As a child Andy Warhol came down with St. Vitus' disease, an affliction of the nervous system causing involuntary movements usually in the hands and feet which is believed to be a complication of rheumatic fever. This disease led to blotchiness in pigmentation of Warhol’s skin and as an adult, he became somewhat of a hypochondriac. Warhol developed a fear of hospitals and medical doctors, which became Ironic in his death. Being bed-ridden as a child, he became a social outcast among his school-mates and bonded with his mother very strongly it was said. This is where the infamous prince of pop attained his love for the arts. While in bed he used to draw, listen to the radio and collect pictures of movie stars posting them around his bed. Warhol later described the period of his sickness as very important in the development of his personality and in the forming of his skill-set and preferences.

Thursday, April 5, 2007

I believe in low lights and trick mirrors

art 1 (ärt)
1. Human effort to imitate, supplement, alter, or counteract the work of nature.
2.a. The conscious production or arrangement of sounds, colors, forms, movements, or other elements in a manner that affects the sense of beauty, specifically the production of the beautiful in a graphic or plastic medium.

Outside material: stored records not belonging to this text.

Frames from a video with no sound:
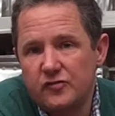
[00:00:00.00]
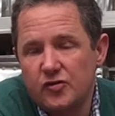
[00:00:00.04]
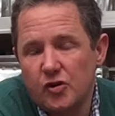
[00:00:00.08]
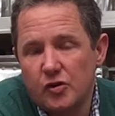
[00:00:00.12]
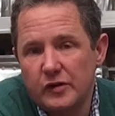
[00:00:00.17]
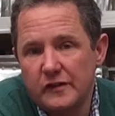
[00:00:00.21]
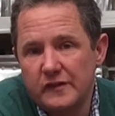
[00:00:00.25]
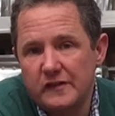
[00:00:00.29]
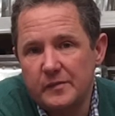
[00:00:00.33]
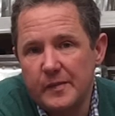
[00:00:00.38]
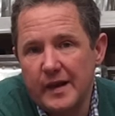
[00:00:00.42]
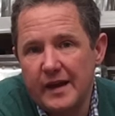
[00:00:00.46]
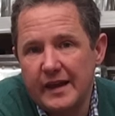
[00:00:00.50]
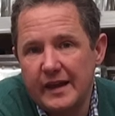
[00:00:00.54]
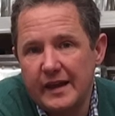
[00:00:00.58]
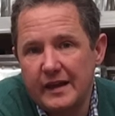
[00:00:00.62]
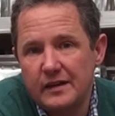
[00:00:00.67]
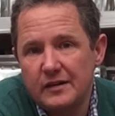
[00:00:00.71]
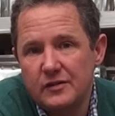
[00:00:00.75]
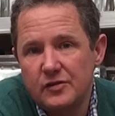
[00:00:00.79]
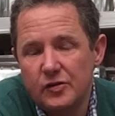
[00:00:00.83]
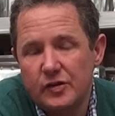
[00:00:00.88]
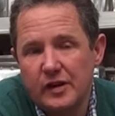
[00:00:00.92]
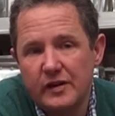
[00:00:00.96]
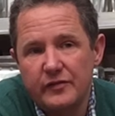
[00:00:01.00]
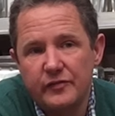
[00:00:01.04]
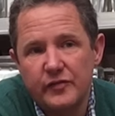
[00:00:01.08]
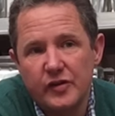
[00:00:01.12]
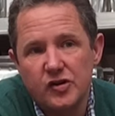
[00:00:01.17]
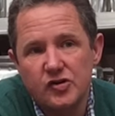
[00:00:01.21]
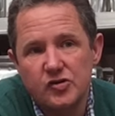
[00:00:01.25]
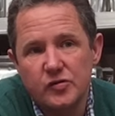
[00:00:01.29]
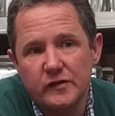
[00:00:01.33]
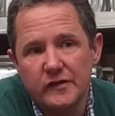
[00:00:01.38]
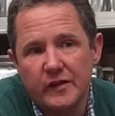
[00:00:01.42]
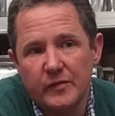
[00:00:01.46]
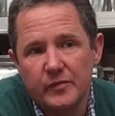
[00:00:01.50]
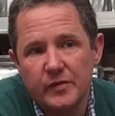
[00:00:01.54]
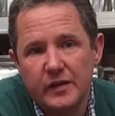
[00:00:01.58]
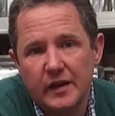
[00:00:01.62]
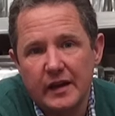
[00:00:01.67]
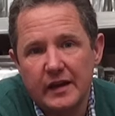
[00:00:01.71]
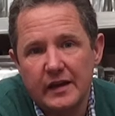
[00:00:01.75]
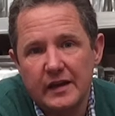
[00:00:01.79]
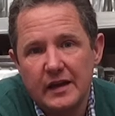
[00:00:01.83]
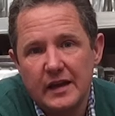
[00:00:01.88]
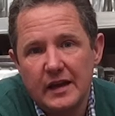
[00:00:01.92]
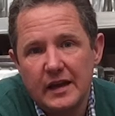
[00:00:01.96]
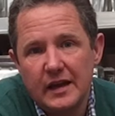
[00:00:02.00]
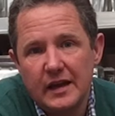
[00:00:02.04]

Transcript: strongly smelling, cooking fish or something,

The concept of art varies from one individual to another; I have argued with few that Warhol was not an artist but rather a master of producing imitations. Warhol’s works, which typically mocked the ordinary I feel, shows others the beauty that can be found in the ordinary. Creating a masterpiece with untraditional colors and symmetry.

The most beautiful thing in Tokyo is McDonald's.
The most beautiful things in Stockholm is McDonald's.
Peking and Moscow don't have anything beautiful yet.

Tuesday, April 3, 2007

Why do people think artists are special? It's just another job

Two amazing bands with tributes to Warhol.

In these two music video creations you get to witness some of warhols most popular works along with great music. Music changes the way people look at things, it can open your eyes to things you might not have noticed before.

Edward Smith: Why is it more of a pleasure to do 30 or 40 pictures than to do just one?
Andy Warhol: Then I can, uh, listen to my soundabout which looks just like the thing that I'm wearing now, and you can listen to opera and stuff like that.
Edward Smith: Does that mean you don't have to think when you're painting?
Andy Warhol: No, you can listen to really good music.
Edward Smith: So, what, painting is an excuse to listen to really good music?
Andy Warhol: Oh, yeah.
Interview with Edward Lucie Smith on BBC Radio 3 (17 March 1981)

I'm afraid that if you look at a thing long enough, it loses all of its meaning.

I consider myself a self proclaimed Warholic, viewing, reading and watching whatever I can lay my eyes on of Andy’s.
I kind of find myself baffled when people ask me Andy, who? Andy, WHO? How do you explain one of the most influential artists to pop art? Once you enlighten the individuals about the Campbell’s soup cans, or the Marilyn Monroe portraits people usually recognize his works right away. But what about him, the artist? His obscure thoughts are documented in the philosophy of Andy Warhol, one of his autobiographies.
One of the most infectious aspects of Warhol to me was his brilliant quotes here are some of my favorites.

Don't pay any attention to what they write about you. Just measure it in inches.

During the 1960s, I think, people forgot what emotions were supposed to be. And I don't think they've ever remembered.

I love Los Angeles. I love Hollywood. They're beautiful. Everybody's plastic, but I love plastic. I want to be plastic.

If you want to know all about Andy Warhol, just look at the surface of my paintings and films and me, and there I am. There's nothing behind it.